Most recently HM Revenue & Customs let Vodafone off the hook - for quite a sum. Vodafone paid out just £1.25 billion despite an original tax bill being closer to £8 billion (HMRC has always refused to reveal how much it thought the Vodafone final bill was). The episode was made even more shaming and painful because Vodafone was given several years to come good with the cash owed - even though it was sitting on a substantial cash pile at the time.

The Exchequer is estimated to have lost around £10 million to Goldman Sachs recently through an 'error' made by HMRC. The episode relates to an employee benefit trust run by Goldman allowing employees to take non-repayable loans that had no National Insurance contributions tied to them. HMRC did claw back the full amount from more than 20 businesses - but not Goldman. HMRC remains cagey about the details of the deal. Little HMRC accountability or transparency.

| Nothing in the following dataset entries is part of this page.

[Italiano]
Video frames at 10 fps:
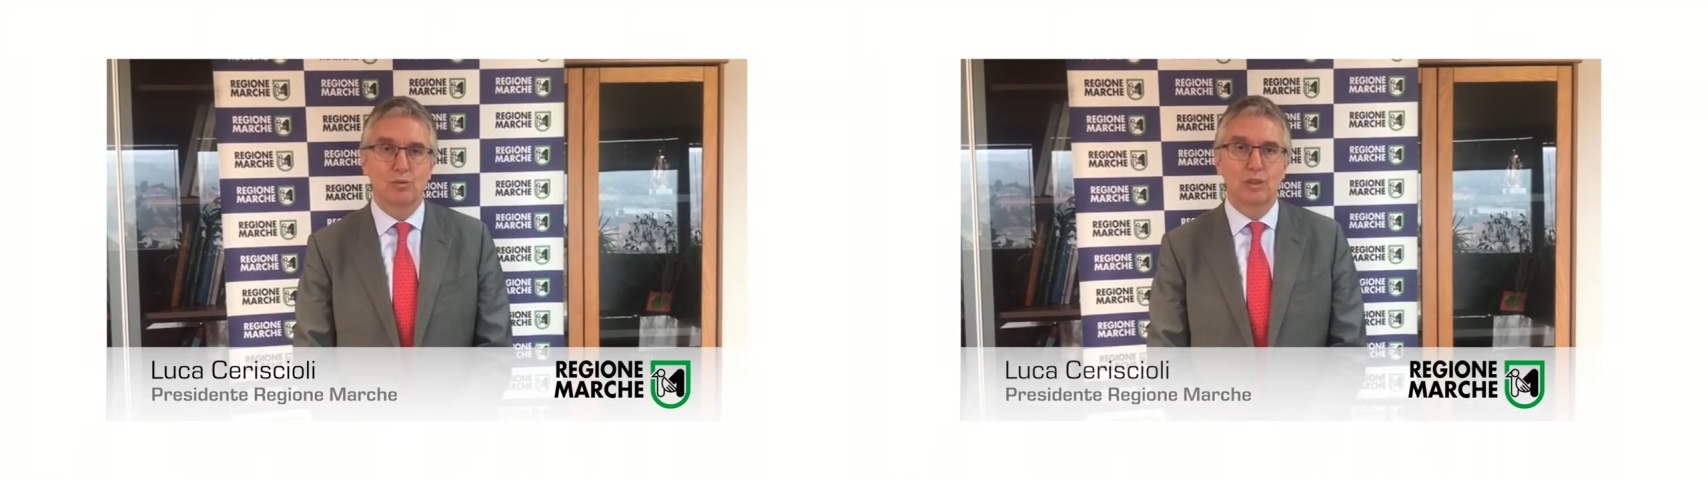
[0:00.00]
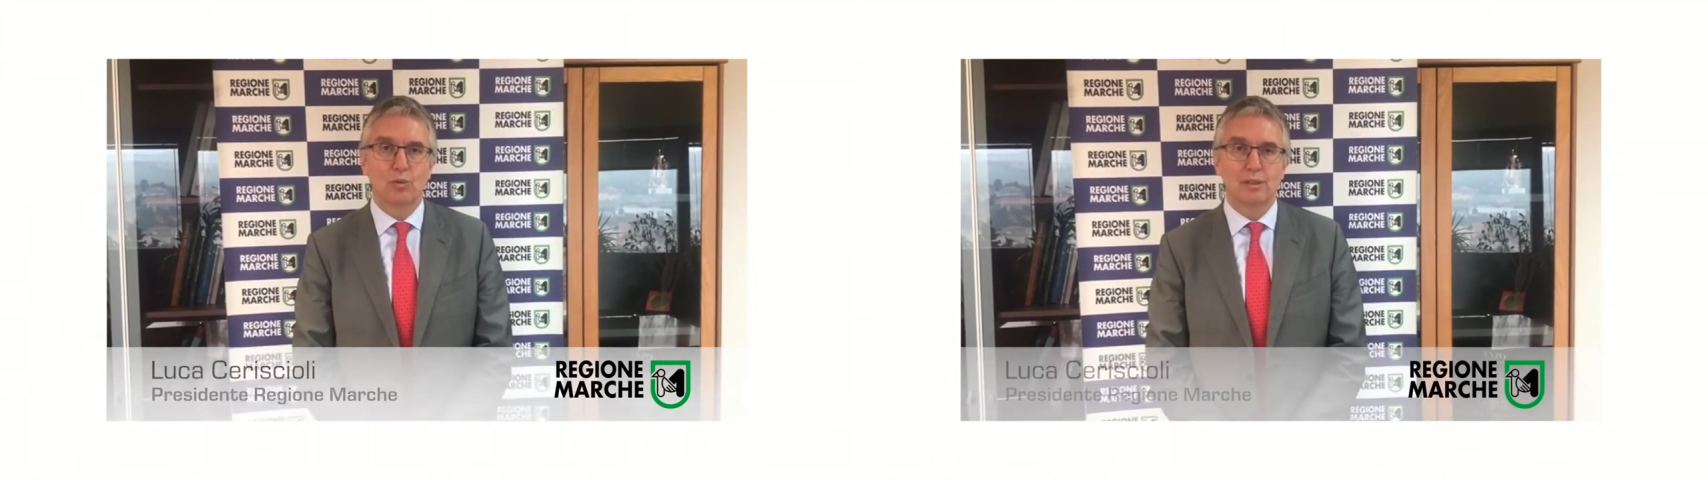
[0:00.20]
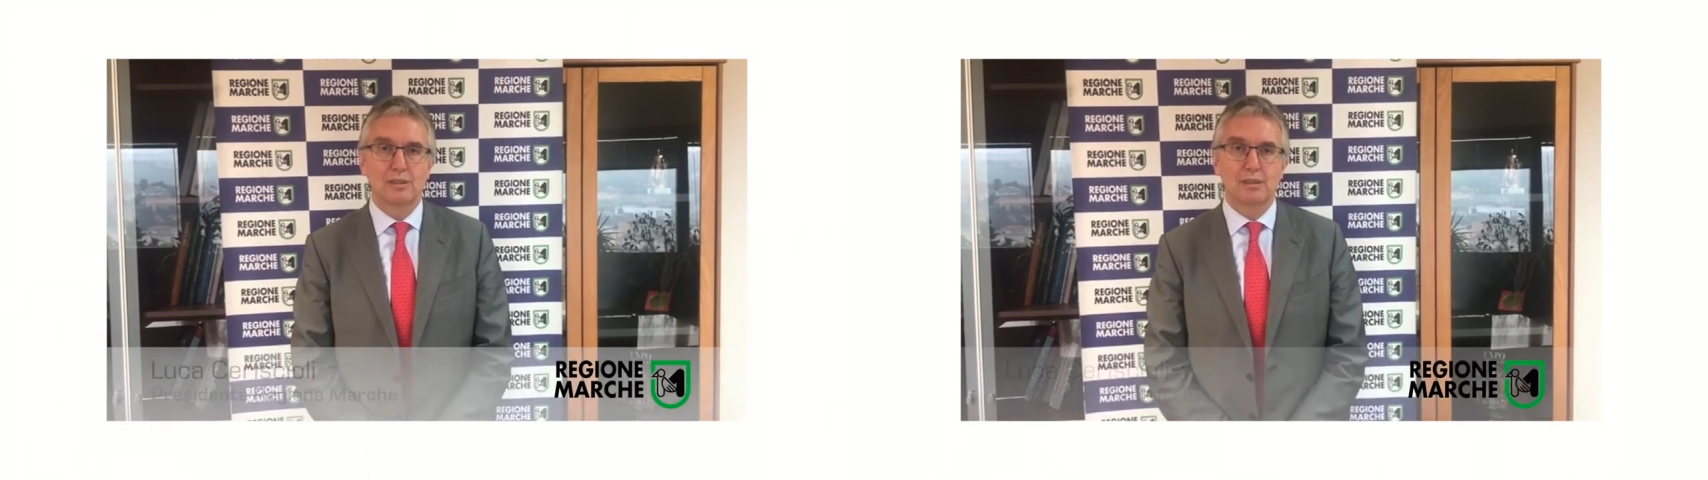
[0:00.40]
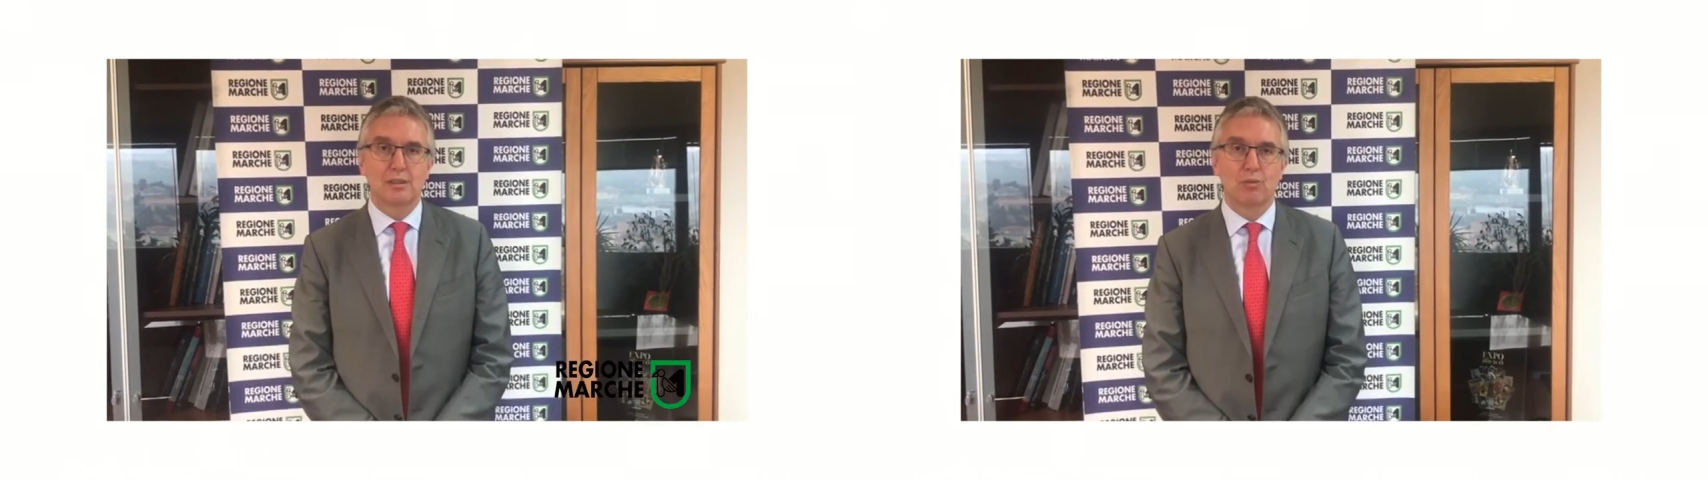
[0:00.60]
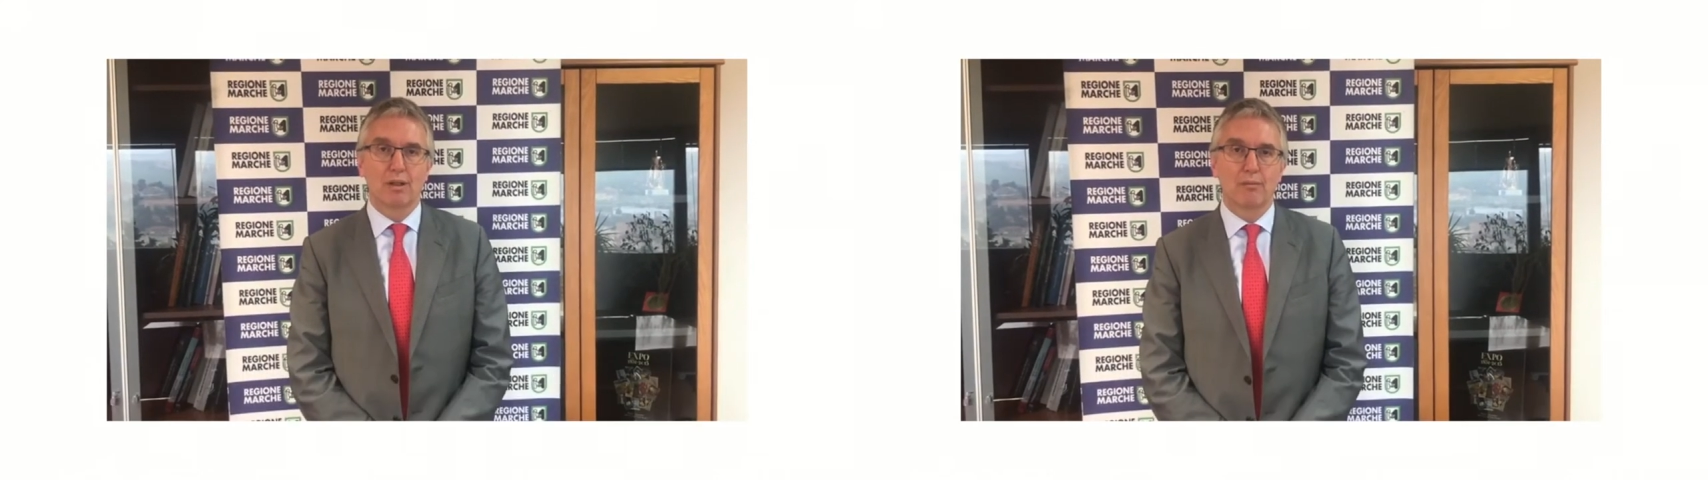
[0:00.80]
Uno di questi
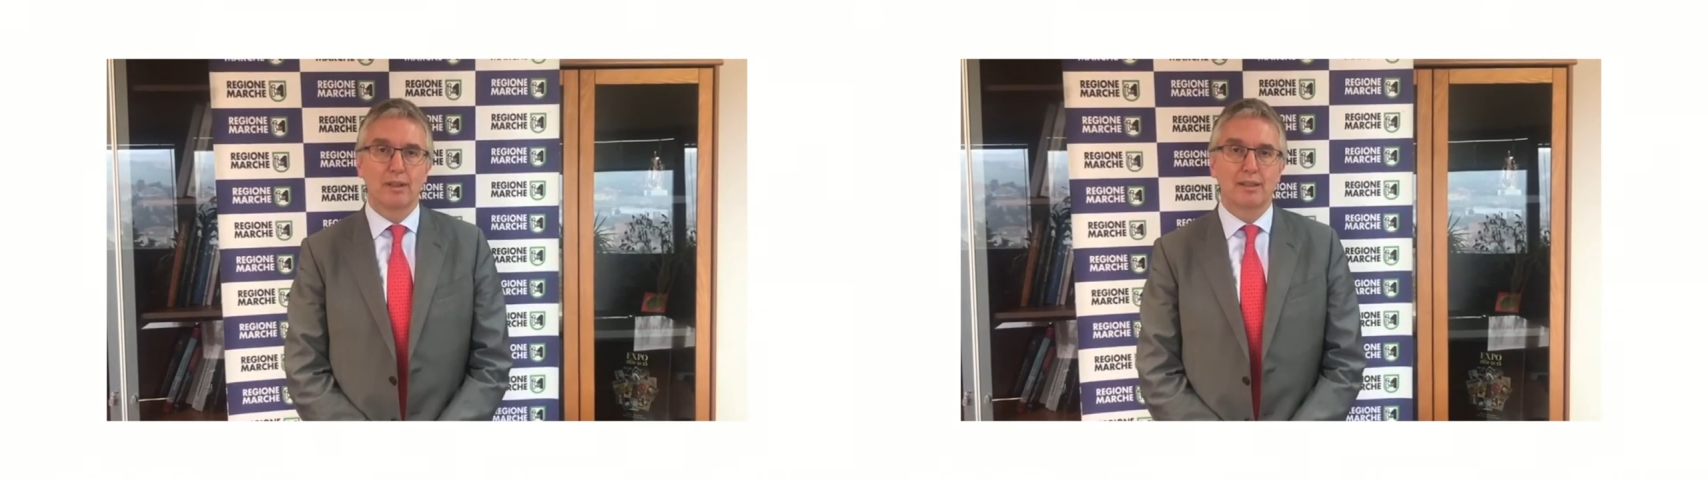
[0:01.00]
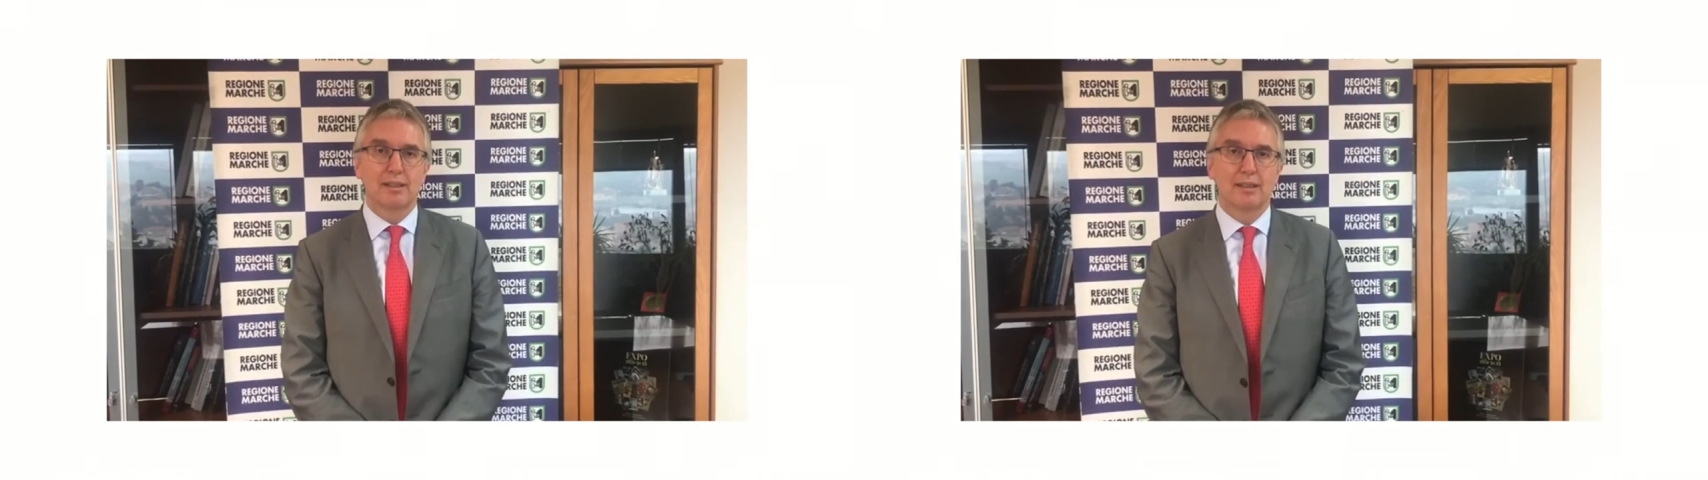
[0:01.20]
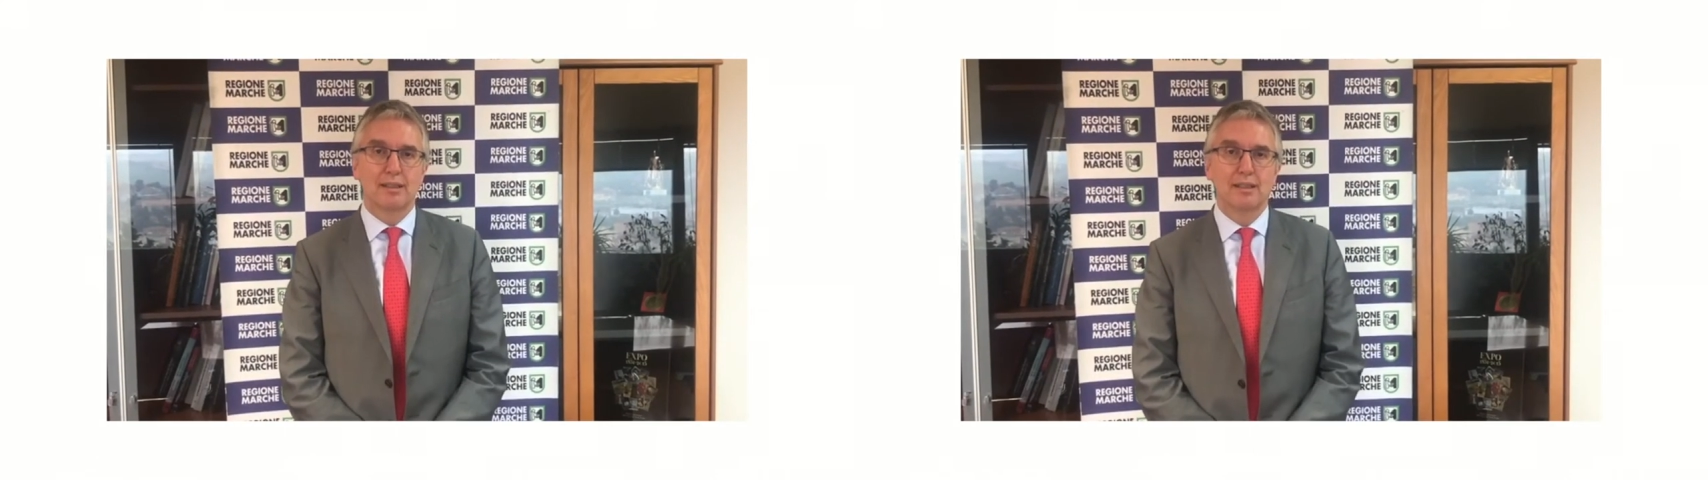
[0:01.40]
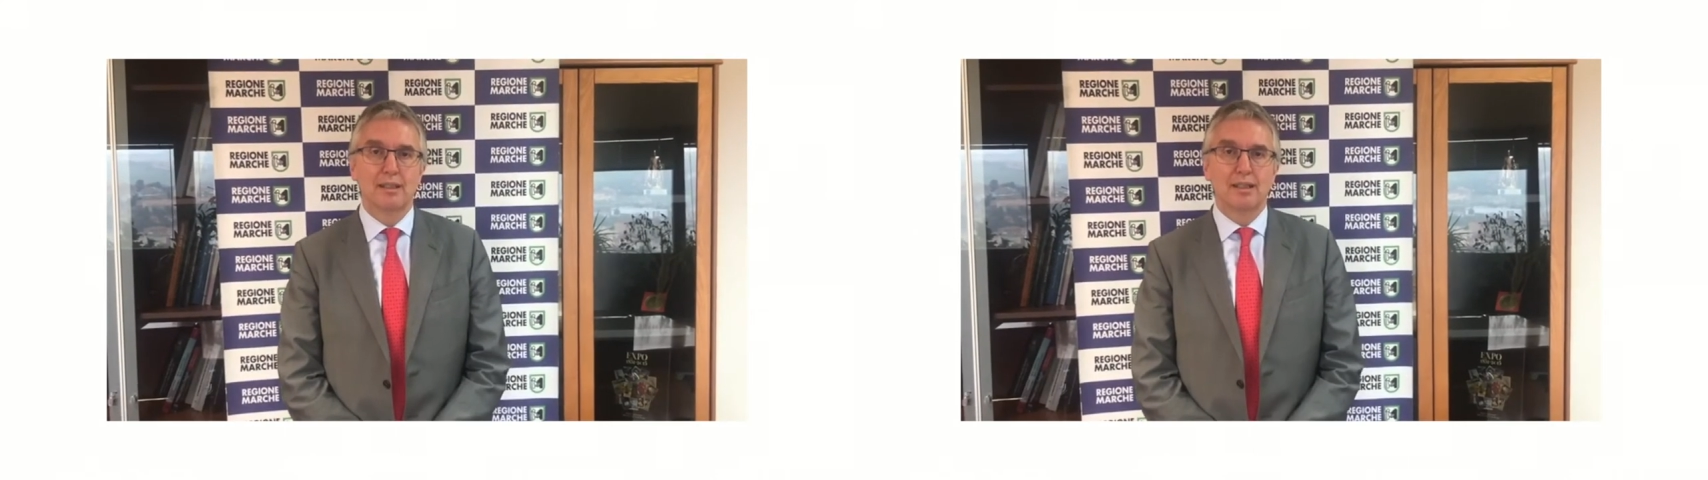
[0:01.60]
sicuramente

Huge problems with QinetiQ, the former Defence Evaluation and Research Agency, or DERA. A lack of clarity on contractual arrangements at the outset didn't help, allowing private equity company Carlyle to hammer the price down (why would you start negotiations when you didn't know the company's true value?). The Ministry of Defence behaved, it was said, like "an innocent at a table of card-sharps". Estimated cost to the taxpayer - £90 million. Huge sums were later made by QinetiQ management when the company listed.

The TaxPayers' Alliances estimates £2.7bn worth of taxpayer cash was wasted with a super-expensive 'National Programme for IT in the NHS'. The Department of Health, in the end, had very little to show for it as a consequence. Another example of poor management and a seemingly ingrained inability to provide taxpayers' with value for money.

"BT is paid £9 million to implement systems at each NHS site, even though the same systems have been purchased for under £2 million by NHS organisations outside the Programme", the Commons Public Accounts Committee noted.

Contentious. The Office for National Statistics estimated this has declined 3.4% since 1997, "with inputs increasing by 38%." The Centre for Economics and Business Research estimate that this inefficiency costs the taxpayer £58.4 billion a year.

Given the above record, are there any deals that the taxpayer has actually won out on? Not many, but the one successful project was the roll out of new Jobcentre Plus offices. It came in £314 million under budget, claims the Taxpayers' Alliance. A small cheer.